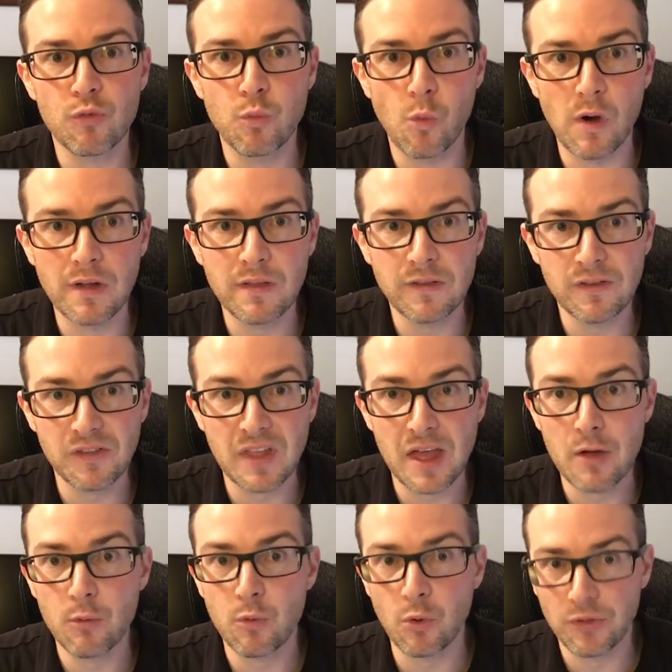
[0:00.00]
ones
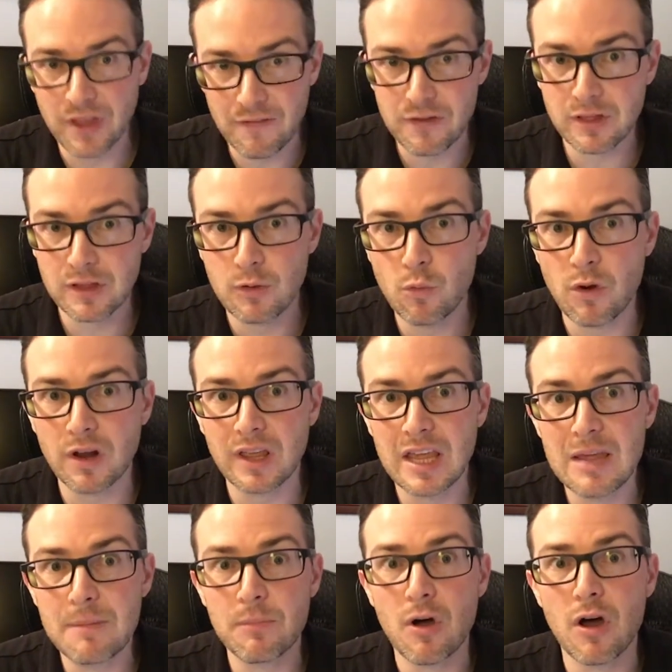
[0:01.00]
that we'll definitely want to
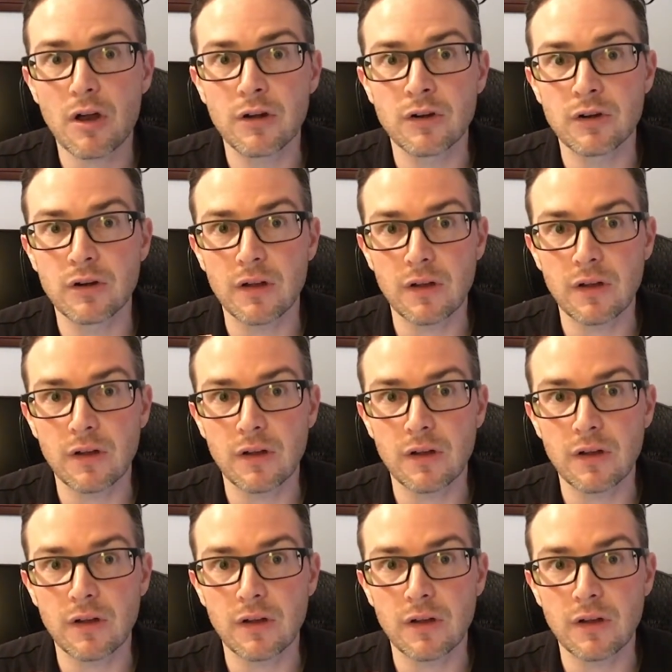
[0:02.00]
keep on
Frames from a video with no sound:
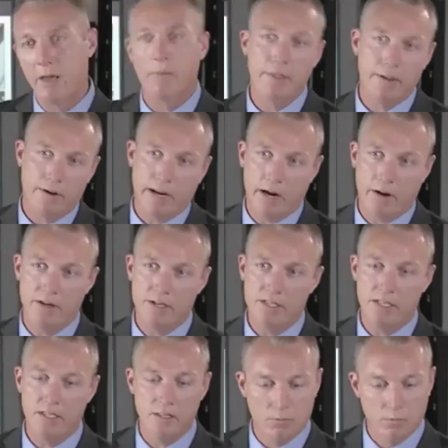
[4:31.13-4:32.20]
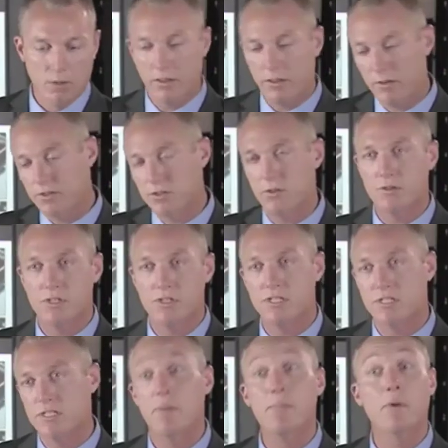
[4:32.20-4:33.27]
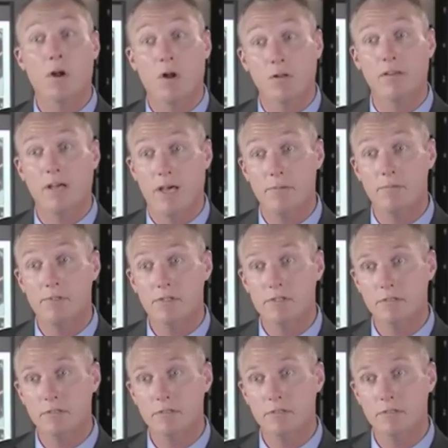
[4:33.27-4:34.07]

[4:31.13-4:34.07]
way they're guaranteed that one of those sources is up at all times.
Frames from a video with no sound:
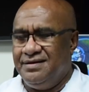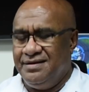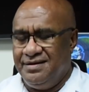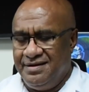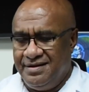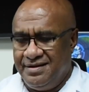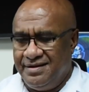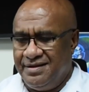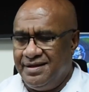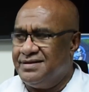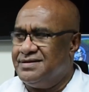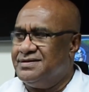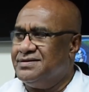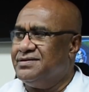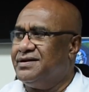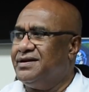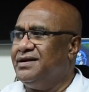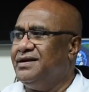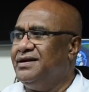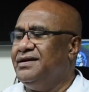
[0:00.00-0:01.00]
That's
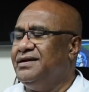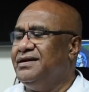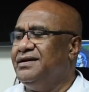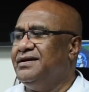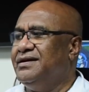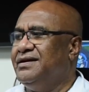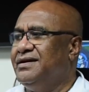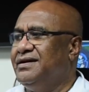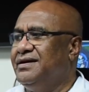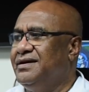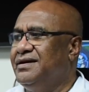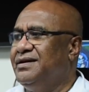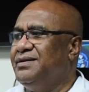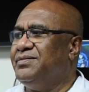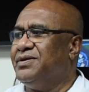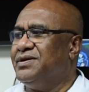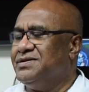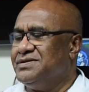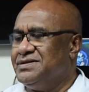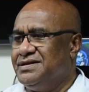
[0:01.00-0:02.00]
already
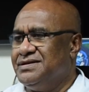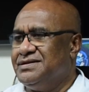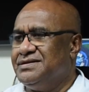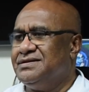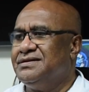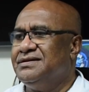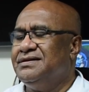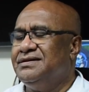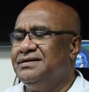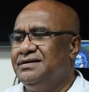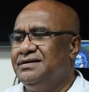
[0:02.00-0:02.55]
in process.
◆ ◆ ◆ ◆ ◆
• WHAT IS EXPECTED
The result should be a verbatim copy of the data, free of pictures.

• ANSWER BOX
[0:00.00]
ones
[0:01.00]
that we'll definitely want to
[0:02.00]
keep on
Frames from a video with no sound:
[4:31.13-4:32.20]
[4:32.20-4:33.27]
[4:33.27-4:34.07]

[4:31.13-4:34.07]
way they're guaranteed that one of those sources is up at all times.
Frames from a video with no sound:
[0:00.00-0:01.00]
That's
[0:01.00-0:02.00]
already
[0:02.00-0:02.55]
in process.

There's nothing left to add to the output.